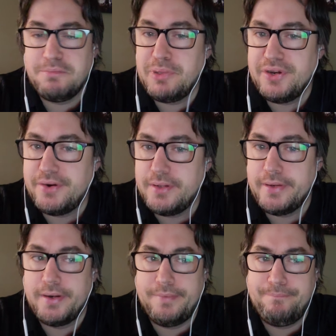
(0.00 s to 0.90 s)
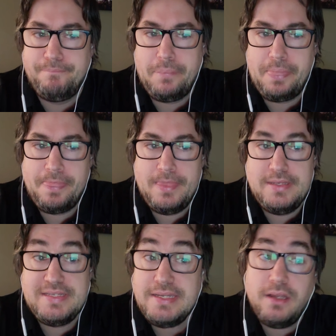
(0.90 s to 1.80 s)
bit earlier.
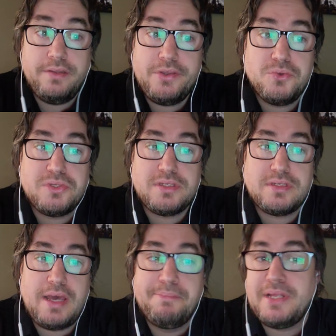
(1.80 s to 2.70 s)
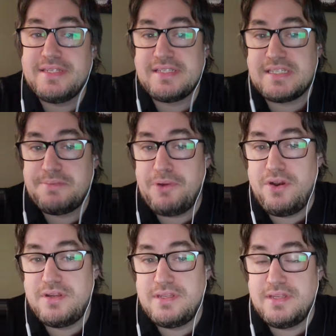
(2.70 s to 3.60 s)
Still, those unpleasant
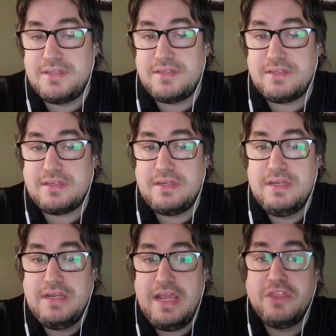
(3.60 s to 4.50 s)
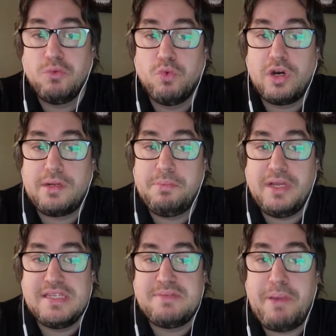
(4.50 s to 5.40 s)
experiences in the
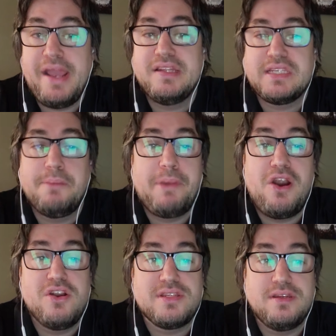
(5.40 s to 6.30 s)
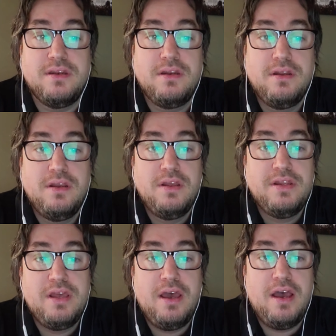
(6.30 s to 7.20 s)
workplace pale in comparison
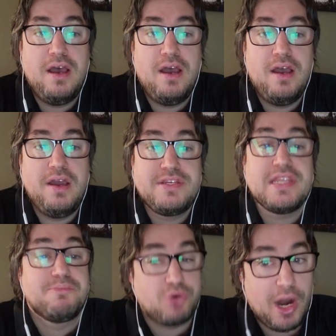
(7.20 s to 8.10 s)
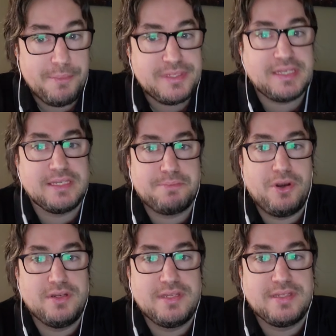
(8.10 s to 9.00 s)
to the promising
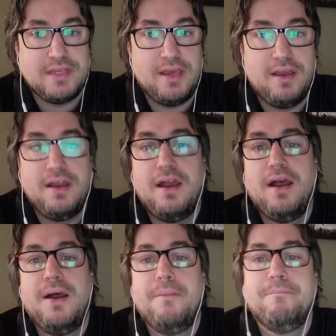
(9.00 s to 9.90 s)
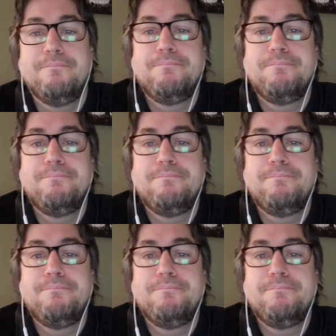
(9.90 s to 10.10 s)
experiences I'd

* * *

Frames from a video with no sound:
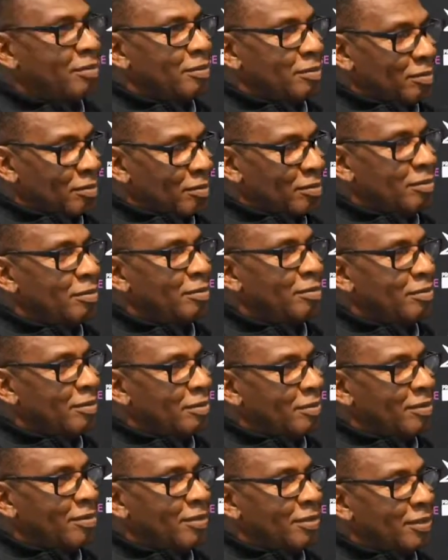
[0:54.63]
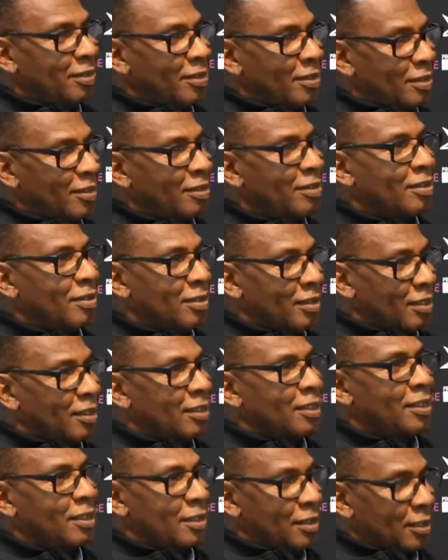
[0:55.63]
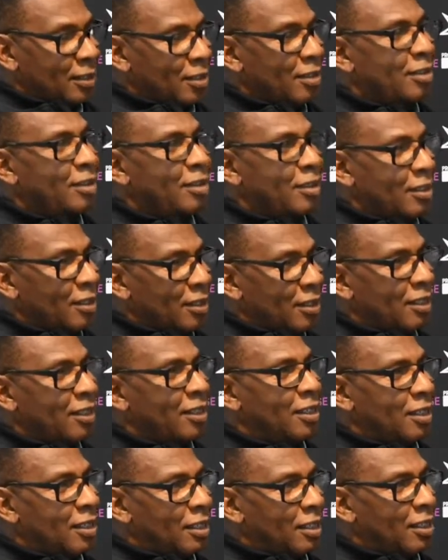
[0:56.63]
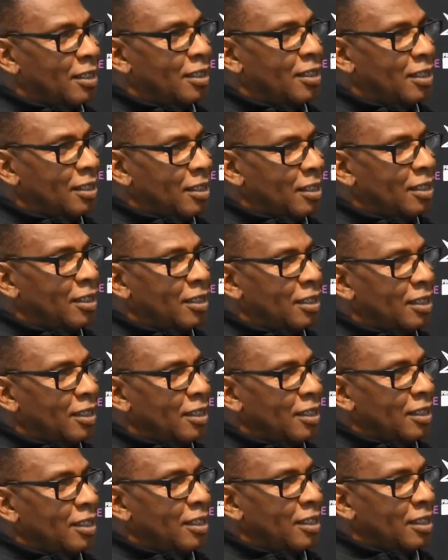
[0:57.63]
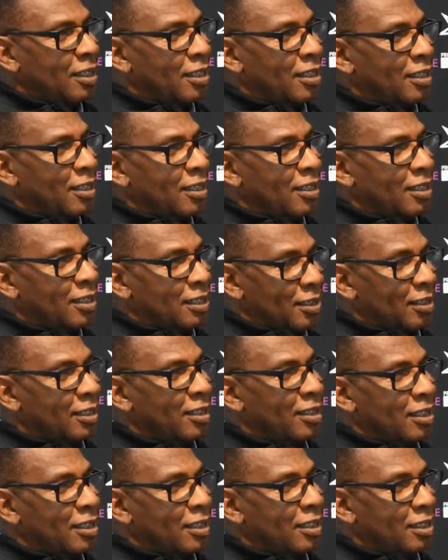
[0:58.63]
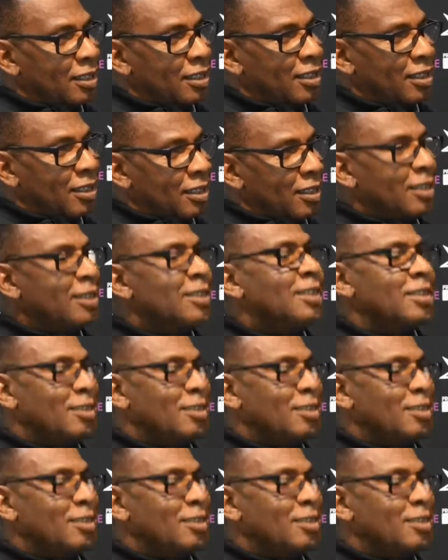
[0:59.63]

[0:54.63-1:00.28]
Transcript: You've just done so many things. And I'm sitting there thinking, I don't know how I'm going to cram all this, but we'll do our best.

§ **EXERCISE PROMPT**: Transcribe the lines above exactly, beginning at the one with "Frames from a" and ending at the one with "Transcript: You've just". Include both; exclude the pictures.

§ **REPLY**:
Frames from a video with no sound:
[0:54.63]
[0:55.63]
[0:56.63]
[0:57.63]
[0:58.63]
[0:59.63]

[0:54.63-1:00.28]
Transcript: You've just done so many things. And I'm sitting there thinking, I don't know how I'm going to cram all this, but we'll do our best.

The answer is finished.